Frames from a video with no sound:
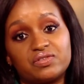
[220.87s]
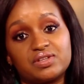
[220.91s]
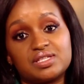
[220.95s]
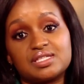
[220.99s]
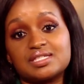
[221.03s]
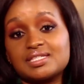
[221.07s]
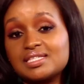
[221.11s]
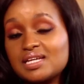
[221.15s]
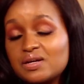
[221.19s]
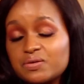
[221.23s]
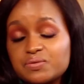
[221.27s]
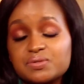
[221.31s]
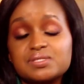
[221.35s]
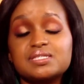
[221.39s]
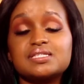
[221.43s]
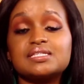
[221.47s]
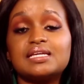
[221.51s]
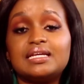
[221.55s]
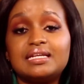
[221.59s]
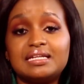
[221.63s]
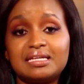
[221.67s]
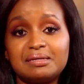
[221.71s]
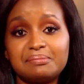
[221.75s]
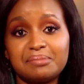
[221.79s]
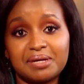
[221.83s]
It sounds
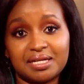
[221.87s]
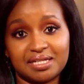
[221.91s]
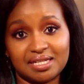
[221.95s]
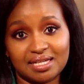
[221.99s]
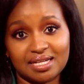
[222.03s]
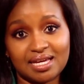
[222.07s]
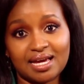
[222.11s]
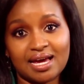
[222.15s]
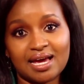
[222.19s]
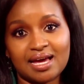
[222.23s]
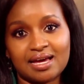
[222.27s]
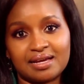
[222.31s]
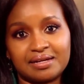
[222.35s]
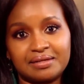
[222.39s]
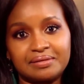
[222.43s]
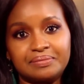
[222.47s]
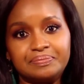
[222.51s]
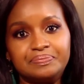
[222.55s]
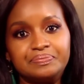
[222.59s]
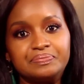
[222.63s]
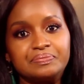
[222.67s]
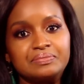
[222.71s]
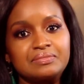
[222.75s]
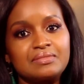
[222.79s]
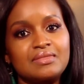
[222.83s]
silly, but it can.
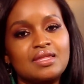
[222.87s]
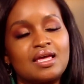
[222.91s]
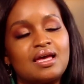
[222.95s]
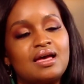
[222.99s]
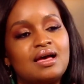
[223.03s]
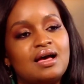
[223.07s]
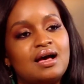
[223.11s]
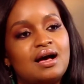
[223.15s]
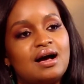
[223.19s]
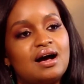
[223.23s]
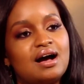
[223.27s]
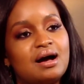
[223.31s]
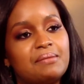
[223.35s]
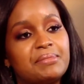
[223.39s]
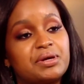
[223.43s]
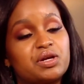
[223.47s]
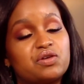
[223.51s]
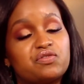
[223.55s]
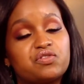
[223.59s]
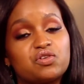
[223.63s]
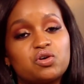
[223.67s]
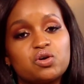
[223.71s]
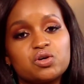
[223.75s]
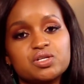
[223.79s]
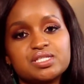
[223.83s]
And
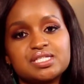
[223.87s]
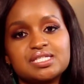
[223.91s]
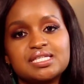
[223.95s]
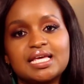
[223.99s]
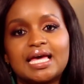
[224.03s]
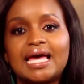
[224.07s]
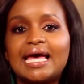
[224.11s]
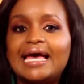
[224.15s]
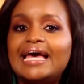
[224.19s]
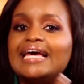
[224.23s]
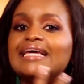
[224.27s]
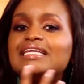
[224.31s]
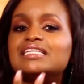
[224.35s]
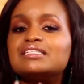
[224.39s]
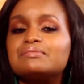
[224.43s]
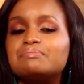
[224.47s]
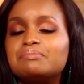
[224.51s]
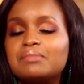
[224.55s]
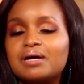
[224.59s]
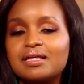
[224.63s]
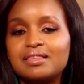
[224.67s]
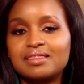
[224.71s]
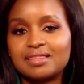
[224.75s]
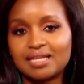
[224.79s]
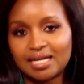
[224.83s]
of course, the end
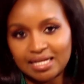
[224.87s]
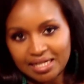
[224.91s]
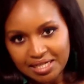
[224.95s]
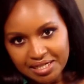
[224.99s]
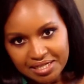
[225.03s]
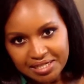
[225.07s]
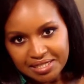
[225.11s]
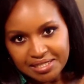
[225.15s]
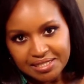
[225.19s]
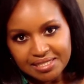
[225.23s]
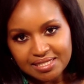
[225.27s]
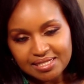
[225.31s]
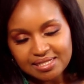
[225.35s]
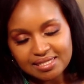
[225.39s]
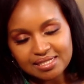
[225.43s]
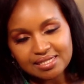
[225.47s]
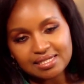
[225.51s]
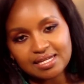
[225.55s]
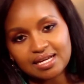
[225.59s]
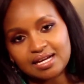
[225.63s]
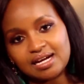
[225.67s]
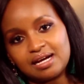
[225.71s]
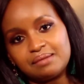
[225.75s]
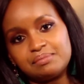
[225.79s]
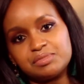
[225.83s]
month alert
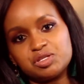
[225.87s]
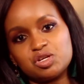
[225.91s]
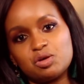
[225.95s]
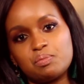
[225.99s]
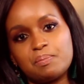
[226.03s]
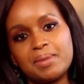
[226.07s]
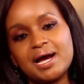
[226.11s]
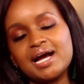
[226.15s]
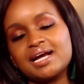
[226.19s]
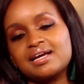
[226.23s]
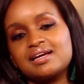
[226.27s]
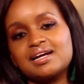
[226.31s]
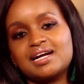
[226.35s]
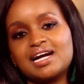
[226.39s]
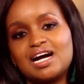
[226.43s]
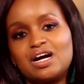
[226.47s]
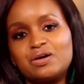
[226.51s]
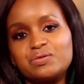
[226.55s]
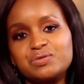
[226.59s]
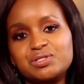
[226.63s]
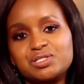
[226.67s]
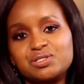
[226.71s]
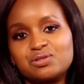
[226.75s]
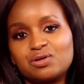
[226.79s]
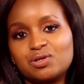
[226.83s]
in your bank
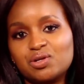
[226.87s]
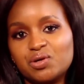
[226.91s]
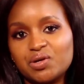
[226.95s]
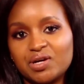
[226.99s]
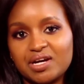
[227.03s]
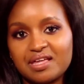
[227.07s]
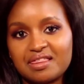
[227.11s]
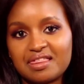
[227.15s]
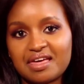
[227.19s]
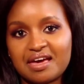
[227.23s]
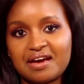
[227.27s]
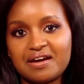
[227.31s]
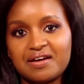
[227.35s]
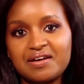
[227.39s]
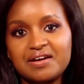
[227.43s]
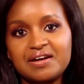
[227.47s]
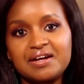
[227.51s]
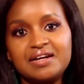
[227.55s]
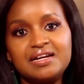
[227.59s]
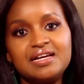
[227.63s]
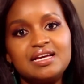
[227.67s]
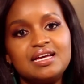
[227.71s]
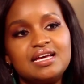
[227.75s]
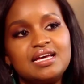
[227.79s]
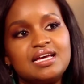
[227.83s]
account no longer there
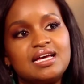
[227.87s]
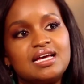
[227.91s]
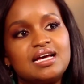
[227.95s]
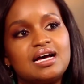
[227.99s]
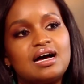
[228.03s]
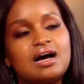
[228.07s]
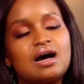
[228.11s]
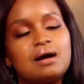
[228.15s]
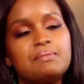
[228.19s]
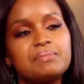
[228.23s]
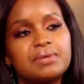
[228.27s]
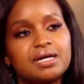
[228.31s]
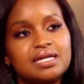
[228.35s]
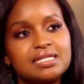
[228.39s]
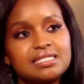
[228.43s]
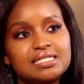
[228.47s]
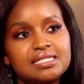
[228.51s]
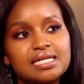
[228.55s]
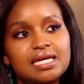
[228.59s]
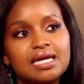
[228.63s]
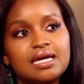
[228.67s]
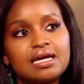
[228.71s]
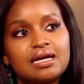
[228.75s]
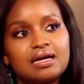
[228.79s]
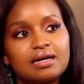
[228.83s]
can
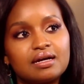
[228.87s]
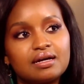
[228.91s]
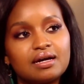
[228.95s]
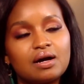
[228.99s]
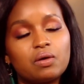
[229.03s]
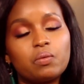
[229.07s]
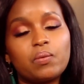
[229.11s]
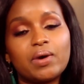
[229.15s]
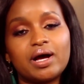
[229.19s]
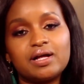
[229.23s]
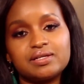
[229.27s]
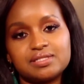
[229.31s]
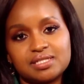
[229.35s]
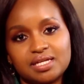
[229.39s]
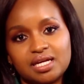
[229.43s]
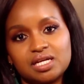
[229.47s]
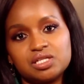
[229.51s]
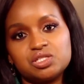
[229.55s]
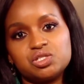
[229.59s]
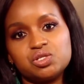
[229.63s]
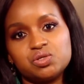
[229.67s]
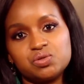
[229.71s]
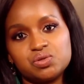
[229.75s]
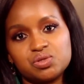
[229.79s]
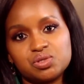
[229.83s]
take a while to
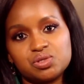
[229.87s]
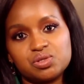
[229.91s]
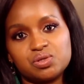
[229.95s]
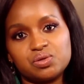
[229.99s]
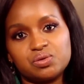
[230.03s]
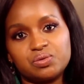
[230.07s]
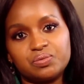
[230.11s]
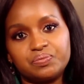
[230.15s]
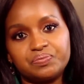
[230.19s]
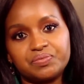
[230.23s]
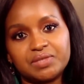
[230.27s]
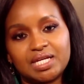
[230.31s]
get used to.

# What is needed
Before printing the records again, strip out the pictures; change nothing else.

# Result
Frames from a video with no sound:
[220.87s]
[220.91s]
[220.95s]
[220.99s]
[221.03s]
[221.07s]
[221.11s]
[221.15s]
[221.19s]
[221.23s]
[221.27s]
[221.31s]
[221.35s]
[221.39s]
[221.43s]
[221.47s]
[221.51s]
[221.55s]
[221.59s]
[221.63s]
[221.67s]
[221.71s]
[221.75s]
[221.79s]
[221.83s]
It sounds
[221.87s]
[221.91s]
[221.95s]
[221.99s]
[222.03s]
[222.07s]
[222.11s]
[222.15s]
[222.19s]
[222.23s]
[222.27s]
[222.31s]
[222.35s]
[222.39s]
[222.43s]
[222.47s]
[222.51s]
[222.55s]
[222.59s]
[222.63s]
[222.67s]
[222.71s]
[222.75s]
[222.79s]
[222.83s]
silly, but it can.
[222.87s]
[222.91s]
[222.95s]
[222.99s]
[223.03s]
[223.07s]
[223.11s]
[223.15s]
[223.19s]
[223.23s]
[223.27s]
[223.31s]
[223.35s]
[223.39s]
[223.43s]
[223.47s]
[223.51s]
[223.55s]
[223.59s]
[223.63s]
[223.67s]
[223.71s]
[223.75s]
[223.79s]
[223.83s]
And
[223.87s]
[223.91s]
[223.95s]
[223.99s]
[224.03s]
[224.07s]
[224.11s]
[224.15s]
[224.19s]
[224.23s]
[224.27s]
[224.31s]
[224.35s]
[224.39s]
[224.43s]
[224.47s]
[224.51s]
[224.55s]
[224.59s]
[224.63s]
[224.67s]
[224.71s]
[224.75s]
[224.79s]
[224.83s]
of course, the end
[224.87s]
[224.91s]
[224.95s]
[224.99s]
[225.03s]
[225.07s]
[225.11s]
[225.15s]
[225.19s]
[225.23s]
[225.27s]
[225.31s]
[225.35s]
[225.39s]
[225.43s]
[225.47s]
[225.51s]
[225.55s]
[225.59s]
[225.63s]
[225.67s]
[225.71s]
[225.75s]
[225.79s]
[225.83s]
month alert
[225.87s]
[225.91s]
[225.95s]
[225.99s]
[226.03s]
[226.07s]
[226.11s]
[226.15s]
[226.19s]
[226.23s]
[226.27s]
[226.31s]
[226.35s]
[226.39s]
[226.43s]
[226.47s]
[226.51s]
[226.55s]
[226.59s]
[226.63s]
[226.67s]
[226.71s]
[226.75s]
[226.79s]
[226.83s]
in your bank
[226.87s]
[226.91s]
[226.95s]
[226.99s]
[227.03s]
[227.07s]
[227.11s]
[227.15s]
[227.19s]
[227.23s]
[227.27s]
[227.31s]
[227.35s]
[227.39s]
[227.43s]
[227.47s]
[227.51s]
[227.55s]
[227.59s]
[227.63s]
[227.67s]
[227.71s]
[227.75s]
[227.79s]
[227.83s]
account no longer there
[227.87s]
[227.91s]
[227.95s]
[227.99s]
[228.03s]
[228.07s]
[228.11s]
[228.15s]
[228.19s]
[228.23s]
[228.27s]
[228.31s]
[228.35s]
[228.39s]
[228.43s]
[228.47s]
[228.51s]
[228.55s]
[228.59s]
[228.63s]
[228.67s]
[228.71s]
[228.75s]
[228.79s]
[228.83s]
can
[228.87s]
[228.91s]
[228.95s]
[228.99s]
[229.03s]
[229.07s]
[229.11s]
[229.15s]
[229.19s]
[229.23s]
[229.27s]
[229.31s]
[229.35s]
[229.39s]
[229.43s]
[229.47s]
[229.51s]
[229.55s]
[229.59s]
[229.63s]
[229.67s]
[229.71s]
[229.75s]
[229.79s]
[229.83s]
take a while to
[229.87s]
[229.91s]
[229.95s]
[229.99s]
[230.03s]
[230.07s]
[230.11s]
[230.15s]
[230.19s]
[230.23s]
[230.27s]
[230.31s]
get used to.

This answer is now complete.